An exact restatement of the records below is expected.

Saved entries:
═══

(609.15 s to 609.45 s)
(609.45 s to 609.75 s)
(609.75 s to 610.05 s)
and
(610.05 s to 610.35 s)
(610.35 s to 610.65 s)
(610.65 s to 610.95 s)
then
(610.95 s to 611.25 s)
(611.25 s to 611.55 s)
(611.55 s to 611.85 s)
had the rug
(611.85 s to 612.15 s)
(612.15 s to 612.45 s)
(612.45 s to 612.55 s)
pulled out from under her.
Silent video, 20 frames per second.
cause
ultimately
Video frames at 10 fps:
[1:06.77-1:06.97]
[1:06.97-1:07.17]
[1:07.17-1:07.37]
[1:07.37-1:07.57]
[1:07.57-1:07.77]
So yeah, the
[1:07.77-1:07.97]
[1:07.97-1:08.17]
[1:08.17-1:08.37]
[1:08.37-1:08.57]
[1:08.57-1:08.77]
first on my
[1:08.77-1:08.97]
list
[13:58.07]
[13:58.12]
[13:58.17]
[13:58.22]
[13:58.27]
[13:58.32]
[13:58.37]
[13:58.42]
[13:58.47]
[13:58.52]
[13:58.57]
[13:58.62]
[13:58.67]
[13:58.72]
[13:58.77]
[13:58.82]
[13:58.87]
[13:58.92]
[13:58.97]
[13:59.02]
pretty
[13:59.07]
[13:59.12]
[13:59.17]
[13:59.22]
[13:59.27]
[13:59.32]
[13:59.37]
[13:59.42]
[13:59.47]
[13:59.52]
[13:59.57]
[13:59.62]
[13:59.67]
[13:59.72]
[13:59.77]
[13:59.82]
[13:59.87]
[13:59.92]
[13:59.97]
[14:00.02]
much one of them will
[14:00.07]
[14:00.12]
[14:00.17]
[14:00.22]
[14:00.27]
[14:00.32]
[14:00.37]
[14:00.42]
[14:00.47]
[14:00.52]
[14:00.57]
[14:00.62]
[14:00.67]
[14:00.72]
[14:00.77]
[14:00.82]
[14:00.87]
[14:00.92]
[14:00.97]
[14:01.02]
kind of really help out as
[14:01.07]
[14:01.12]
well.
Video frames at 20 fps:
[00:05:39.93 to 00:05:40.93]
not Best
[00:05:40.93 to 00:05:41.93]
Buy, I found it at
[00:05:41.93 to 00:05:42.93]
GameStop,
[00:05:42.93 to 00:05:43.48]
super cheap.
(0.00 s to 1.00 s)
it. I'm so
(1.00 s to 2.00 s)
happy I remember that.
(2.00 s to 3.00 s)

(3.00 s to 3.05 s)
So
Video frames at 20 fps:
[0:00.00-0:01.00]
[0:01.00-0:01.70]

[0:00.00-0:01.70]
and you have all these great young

═══

> _Output below_:
(609.15 s to 609.45 s)
(609.45 s to 609.75 s)
(609.75 s to 610.05 s)
and
(610.05 s to 610.35 s)
(610.35 s to 610.65 s)
(610.65 s to 610.95 s)
then
(610.95 s to 611.25 s)
(611.25 s to 611.55 s)
(611.55 s to 611.85 s)
had the rug
(611.85 s to 612.15 s)
(612.15 s to 612.45 s)
(612.45 s to 612.55 s)
pulled out from under her.
Silent video, 20 frames per second.
cause
ultimately
Video frames at 10 fps:
[1:06.77-1:06.97]
[1:06.97-1:07.17]
[1:07.17-1:07.37]
[1:07.37-1:07.57]
[1:07.57-1:07.77]
So yeah, the
[1:07.77-1:07.97]
[1:07.97-1:08.17]
[1:08.17-1:08.37]
[1:08.37-1:08.57]
[1:08.57-1:08.77]
first on my
[1:08.77-1:08.97]
list
[13:58.07]
[13:58.12]
[13:58.17]
[13:58.22]
[13:58.27]
[13:58.32]
[13:58.37]
[13:58.42]
[13:58.47]
[13:58.52]
[13:58.57]
[13:58.62]
[13:58.67]
[13:58.72]
[13:58.77]
[13:58.82]
[13:58.87]
[13:58.92]
[13:58.97]
[13:59.02]
pretty
[13:59.07]
[13:59.12]
[13:59.17]
[13:59.22]
[13:59.27]
[13:59.32]
[13:59.37]
[13:59.42]
[13:59.47]
[13:59.52]
[13:59.57]
[13:59.62]
[13:59.67]
[13:59.72]
[13:59.77]
[13:59.82]
[13:59.87]
[13:59.92]
[13:59.97]
[14:00.02]
much one of them will
[14:00.07]
[14:00.12]
[14:00.17]
[14:00.22]
[14:00.27]
[14:00.32]
[14:00.37]
[14:00.42]
[14:00.47]
[14:00.52]
[14:00.57]
[14:00.62]
[14:00.67]
[14:00.72]
[14:00.77]
[14:00.82]
[14:00.87]
[14:00.92]
[14:00.97]
[14:01.02]
kind of really help out as
[14:01.07]
[14:01.12]
well.
Video frames at 20 fps:
[00:05:39.93 to 00:05:40.93]
not Best
[00:05:40.93 to 00:05:41.93]
Buy, I found it at
[00:05:41.93 to 00:05:42.93]
GameStop,
[00:05:42.93 to 00:05:43.48]
super cheap.
(0.00 s to 1.00 s)
it. I'm so
(1.00 s to 2.00 s)
happy I remember that.
(2.00 s to 3.00 s)

(3.00 s to 3.05 s)
So
Video frames at 20 fps:
[0:00.00-0:01.00]
[0:01.00-0:01.70]

[0:00.00-0:01.70]
and you have all these great young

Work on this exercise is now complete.